**Exercise goal:** Go through the following data and transcribe exactly the stretch of lines from the one holding "[0:07.20-0:08.10]" to the one holding "[0:12.60-0:12.90]", both included.

**Recorded information:**
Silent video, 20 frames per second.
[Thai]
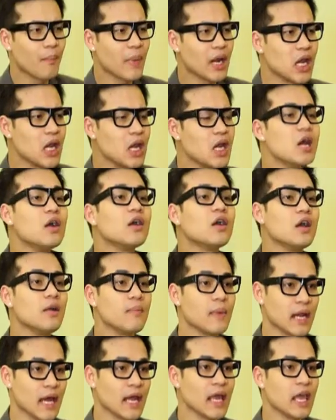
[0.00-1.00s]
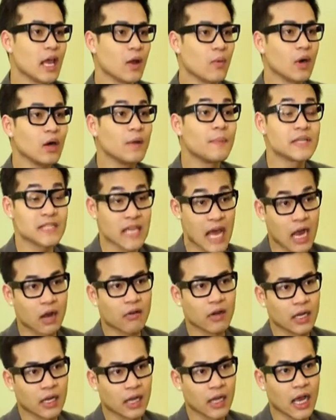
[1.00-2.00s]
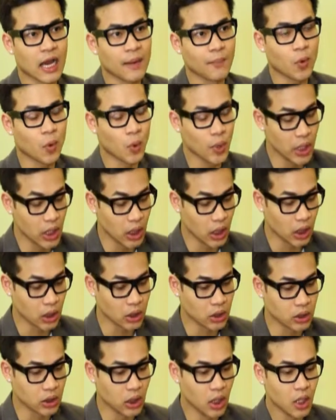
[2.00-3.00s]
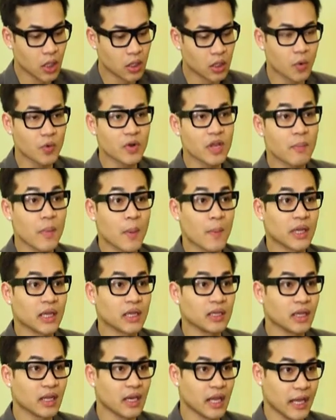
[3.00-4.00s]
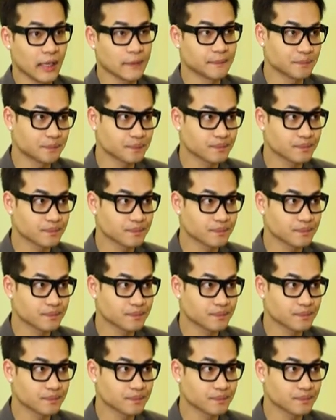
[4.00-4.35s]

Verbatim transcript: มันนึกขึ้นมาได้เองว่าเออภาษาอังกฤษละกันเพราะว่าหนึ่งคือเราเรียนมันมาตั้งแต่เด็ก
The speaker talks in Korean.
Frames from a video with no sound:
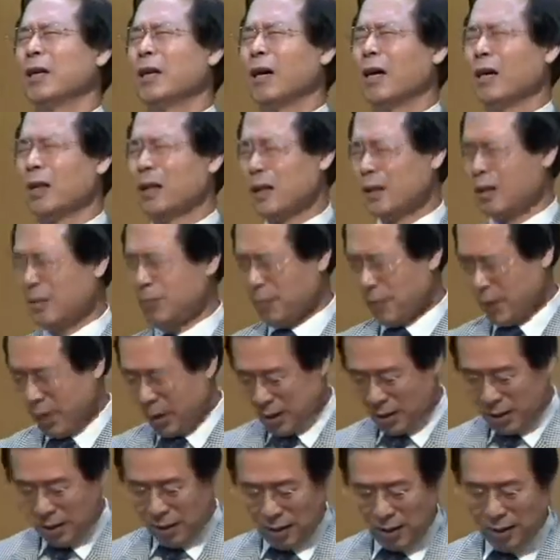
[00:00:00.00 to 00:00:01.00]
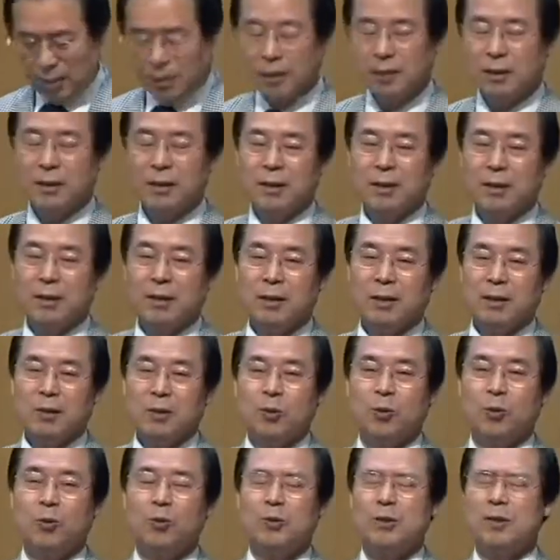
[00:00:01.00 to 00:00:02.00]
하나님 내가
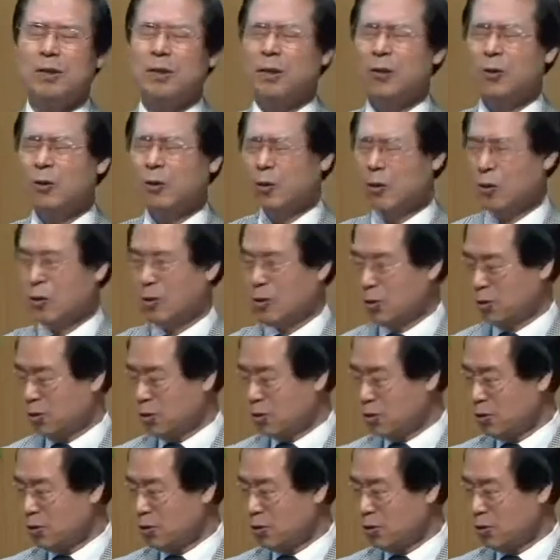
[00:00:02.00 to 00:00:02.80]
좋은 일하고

...

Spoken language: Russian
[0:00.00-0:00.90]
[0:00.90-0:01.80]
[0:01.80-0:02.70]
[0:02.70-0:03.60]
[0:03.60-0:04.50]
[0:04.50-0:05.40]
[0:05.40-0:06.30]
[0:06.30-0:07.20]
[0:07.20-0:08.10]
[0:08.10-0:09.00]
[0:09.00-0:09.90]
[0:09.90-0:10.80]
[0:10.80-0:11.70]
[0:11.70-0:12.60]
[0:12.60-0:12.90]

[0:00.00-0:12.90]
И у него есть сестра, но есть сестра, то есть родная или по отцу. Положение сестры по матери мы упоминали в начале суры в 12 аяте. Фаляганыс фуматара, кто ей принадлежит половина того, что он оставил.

* * *

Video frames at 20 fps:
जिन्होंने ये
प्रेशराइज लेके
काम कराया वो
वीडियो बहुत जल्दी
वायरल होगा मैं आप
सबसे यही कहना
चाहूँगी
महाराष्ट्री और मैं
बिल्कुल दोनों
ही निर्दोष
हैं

**Solution to this task:**
[0:07.20-0:08.10]
[0:08.10-0:09.00]
[0:09.00-0:09.90]
[0:09.90-0:10.80]
[0:10.80-0:11.70]
[0:11.70-0:12.60]
[0:12.60-0:12.90]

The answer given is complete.